World Suicide Prevention Day took place in September, and it made me realize that my university has done nothing to meaningfully and publicly address an incredibly tragic suicide that occurred on campus last autumn, one week prior to reading week in 2018. 

I was one of several students who happened to pass by the scene of the death immediately after it happened, and, as someone who deals with regular suicidal ideations, it was rattling. 

Following the incident, I had just one single professor mention it in class and make room for us to air our feelings and stresses. With tears in my eyes, I simply thanked him for being willing to even address it. The rest of my professors—and several of my friend’s professors as well—doubled or tripled our workloads for the upcoming reading week without hesitation. C’est la university, I guess.

As the past year has unfolded, the most direct action anyone on campus took to memorialize this student and acknowledge mental health struggles in our institution was to hang a hand-painted sign at the death site that read “YOU ARE NOT ALONE.” Which I’m sure had fine intentions, but made my stomach churn when I passed it everyday on my way to class for the rest of the year. 
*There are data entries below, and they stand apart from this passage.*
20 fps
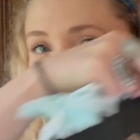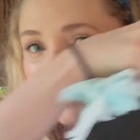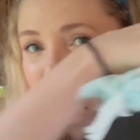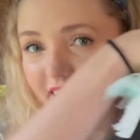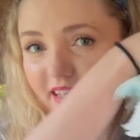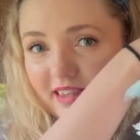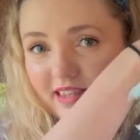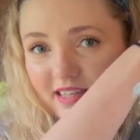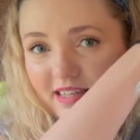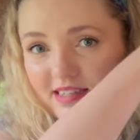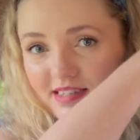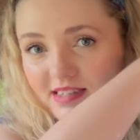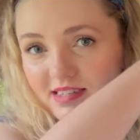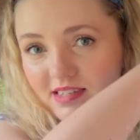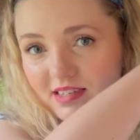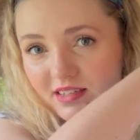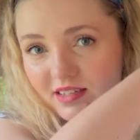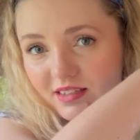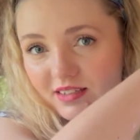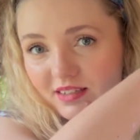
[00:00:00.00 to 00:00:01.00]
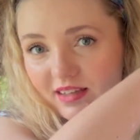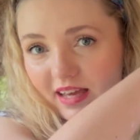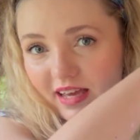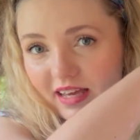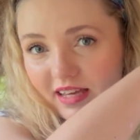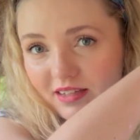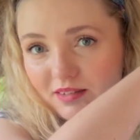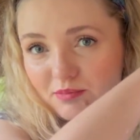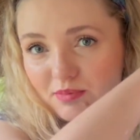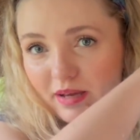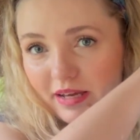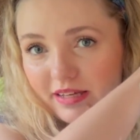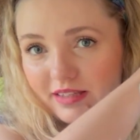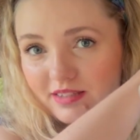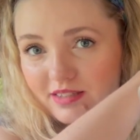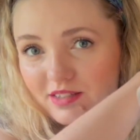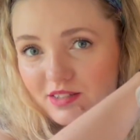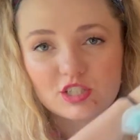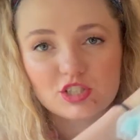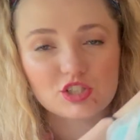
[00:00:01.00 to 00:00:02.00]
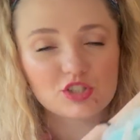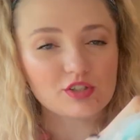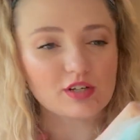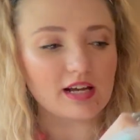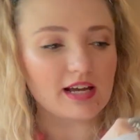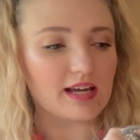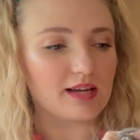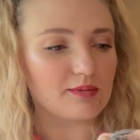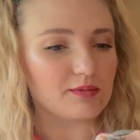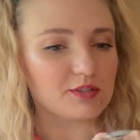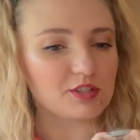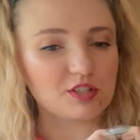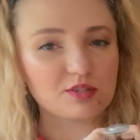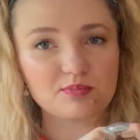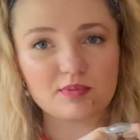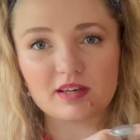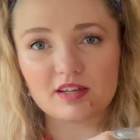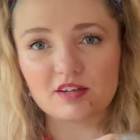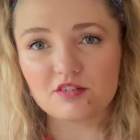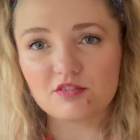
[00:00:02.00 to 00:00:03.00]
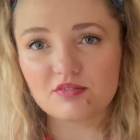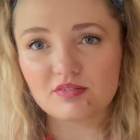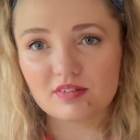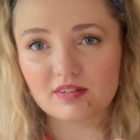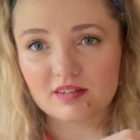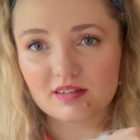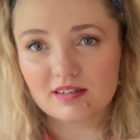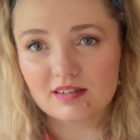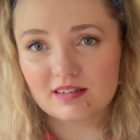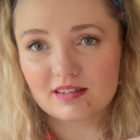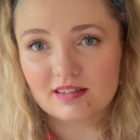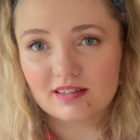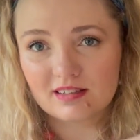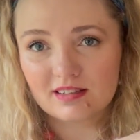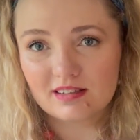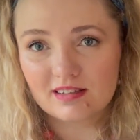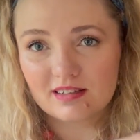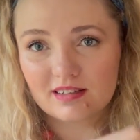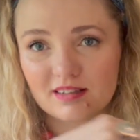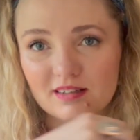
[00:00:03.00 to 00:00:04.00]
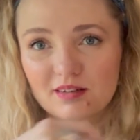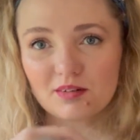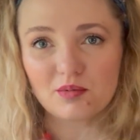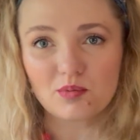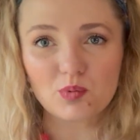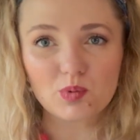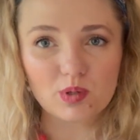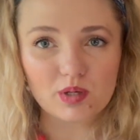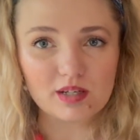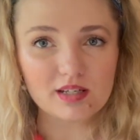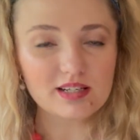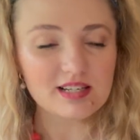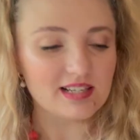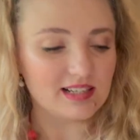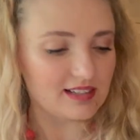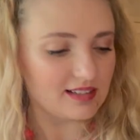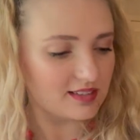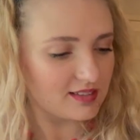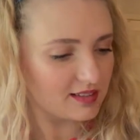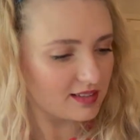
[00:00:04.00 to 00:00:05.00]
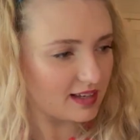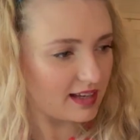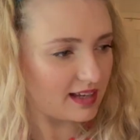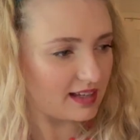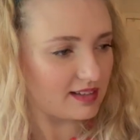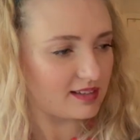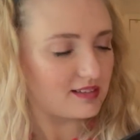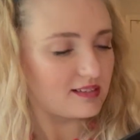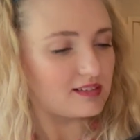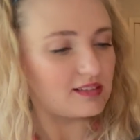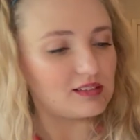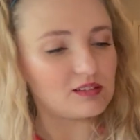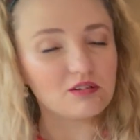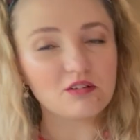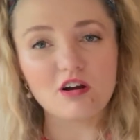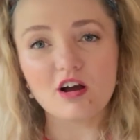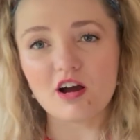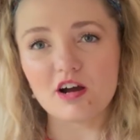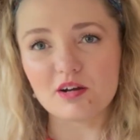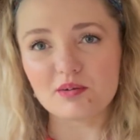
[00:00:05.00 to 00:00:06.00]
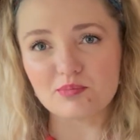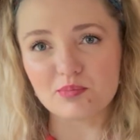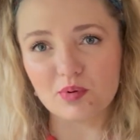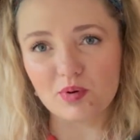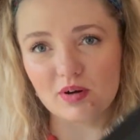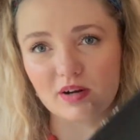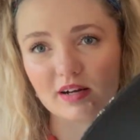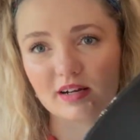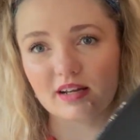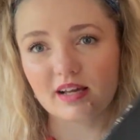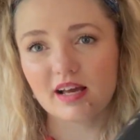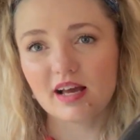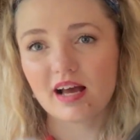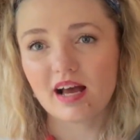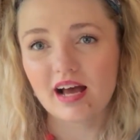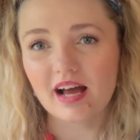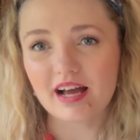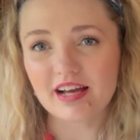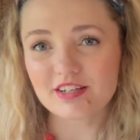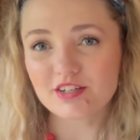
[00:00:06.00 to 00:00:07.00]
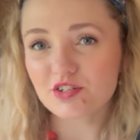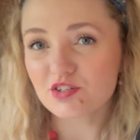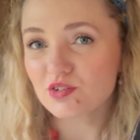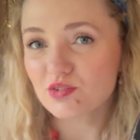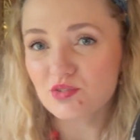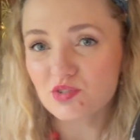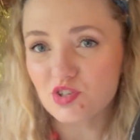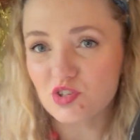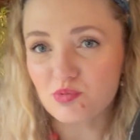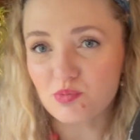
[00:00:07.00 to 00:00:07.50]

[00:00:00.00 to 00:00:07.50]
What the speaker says: like this hand-painted tray, which is made of wood and a little cardboard, I just use a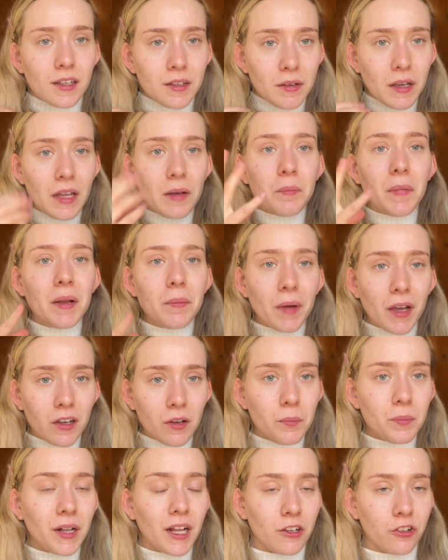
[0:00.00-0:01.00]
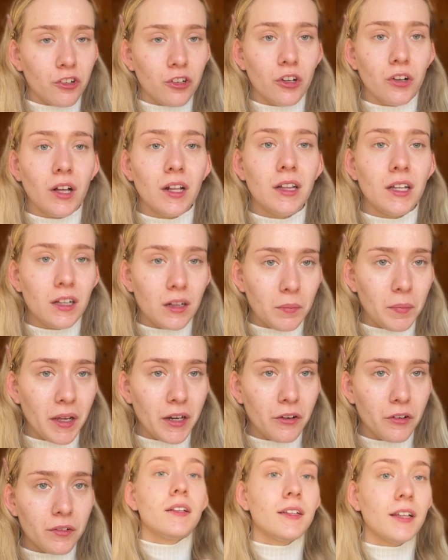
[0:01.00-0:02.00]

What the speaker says: it made my complexion look a little better.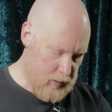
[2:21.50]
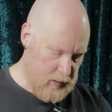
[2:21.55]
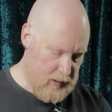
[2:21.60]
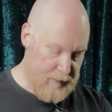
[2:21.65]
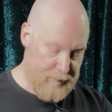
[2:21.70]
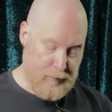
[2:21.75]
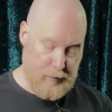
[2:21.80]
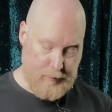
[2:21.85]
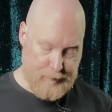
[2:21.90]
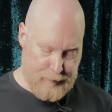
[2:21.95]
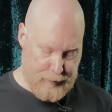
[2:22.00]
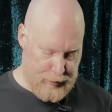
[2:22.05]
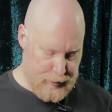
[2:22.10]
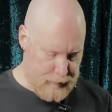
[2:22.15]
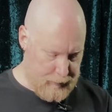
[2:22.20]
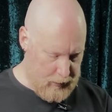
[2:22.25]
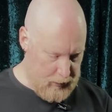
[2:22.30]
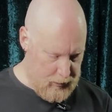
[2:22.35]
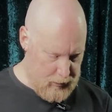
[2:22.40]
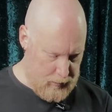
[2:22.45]
level of
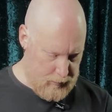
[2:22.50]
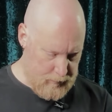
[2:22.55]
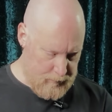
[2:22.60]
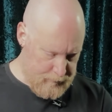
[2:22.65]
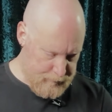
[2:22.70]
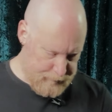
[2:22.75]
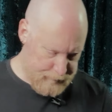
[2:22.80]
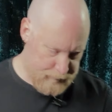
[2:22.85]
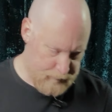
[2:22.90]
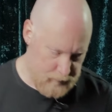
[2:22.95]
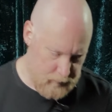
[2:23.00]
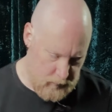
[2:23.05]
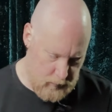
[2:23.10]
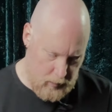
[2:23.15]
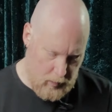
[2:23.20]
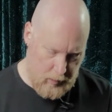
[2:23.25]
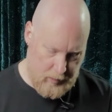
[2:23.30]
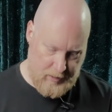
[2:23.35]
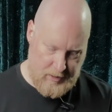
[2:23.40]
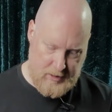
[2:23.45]
restriction
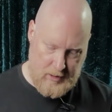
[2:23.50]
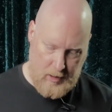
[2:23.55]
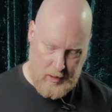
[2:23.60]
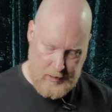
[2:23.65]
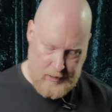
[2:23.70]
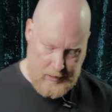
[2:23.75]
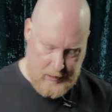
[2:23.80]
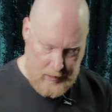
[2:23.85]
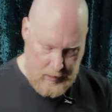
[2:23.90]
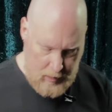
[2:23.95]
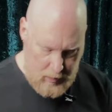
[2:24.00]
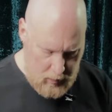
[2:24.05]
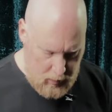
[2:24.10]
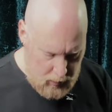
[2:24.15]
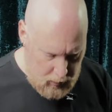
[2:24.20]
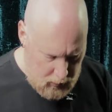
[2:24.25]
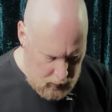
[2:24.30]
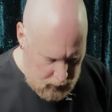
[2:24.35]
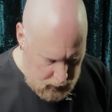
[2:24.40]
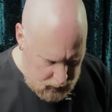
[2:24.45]
on the side here.
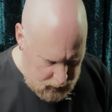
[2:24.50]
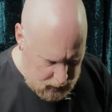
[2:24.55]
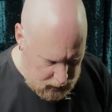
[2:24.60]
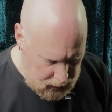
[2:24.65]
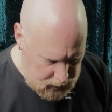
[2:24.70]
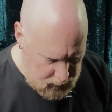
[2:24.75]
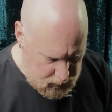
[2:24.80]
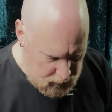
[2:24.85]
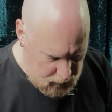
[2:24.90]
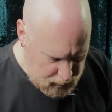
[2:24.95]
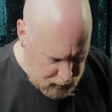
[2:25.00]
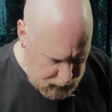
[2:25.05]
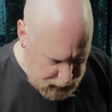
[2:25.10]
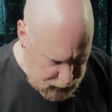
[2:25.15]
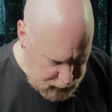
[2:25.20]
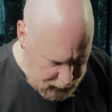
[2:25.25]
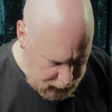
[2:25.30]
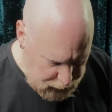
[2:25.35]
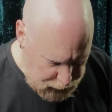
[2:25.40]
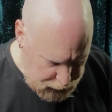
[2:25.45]
So that's
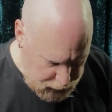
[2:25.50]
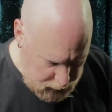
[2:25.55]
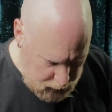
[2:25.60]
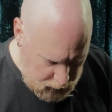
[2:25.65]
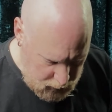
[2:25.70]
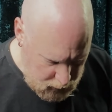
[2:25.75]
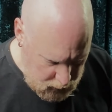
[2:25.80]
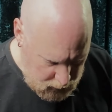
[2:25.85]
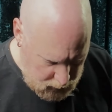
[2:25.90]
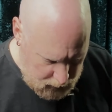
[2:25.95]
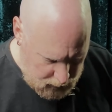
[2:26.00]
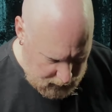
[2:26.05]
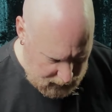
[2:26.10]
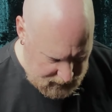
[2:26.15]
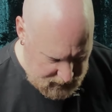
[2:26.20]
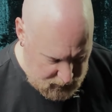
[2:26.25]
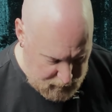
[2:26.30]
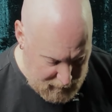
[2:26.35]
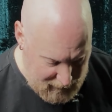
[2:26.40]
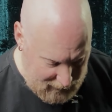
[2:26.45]
restriction,
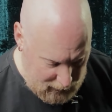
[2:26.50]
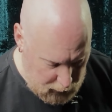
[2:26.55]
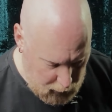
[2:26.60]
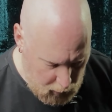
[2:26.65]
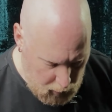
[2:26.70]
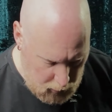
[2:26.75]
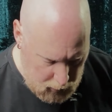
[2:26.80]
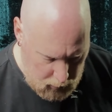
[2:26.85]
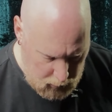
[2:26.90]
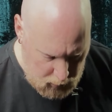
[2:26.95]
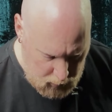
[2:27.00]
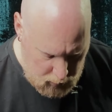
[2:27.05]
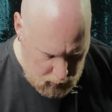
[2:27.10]
that's the main lock,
Suicidal ideations, tendencies, et cetera, sure make you feel alone and are often cultivated in isolation. Screaming “You are not alone!!!” to every mentally-ill person you know does jack shit to comfort an individual and/or address the systemic problems creating the boiling pots for suicide. Institutions directly responsible—at least, partially so—for instances of suicide should, at minimum, allow their surrounding community to take a break and to meaningfully memorialize suicide’s victims. 

On World Suicide Prevention Day, almost one year after the death, I walked through the top floor of the library for the first time since the incident. As I settled at a desk, I went to crack a window for respiratory relief from the humidity and perfume hanging heavy in the air. As I struggled to pop the latches on the window, I took a closer look to see screws blocking the latches from sliding open. 

“I don’t think they open anymore,” a nearby student, noticing my confusion, called to me. I released my grip from the window’s latches. We both pursed our lips grimly before returning focus back to our computer screens.

Today, almost one year later, the only memorial for the boy who died by suicide on my campus are dozens of 3/4” long screws blocking shut every window on the top floor of the campus library.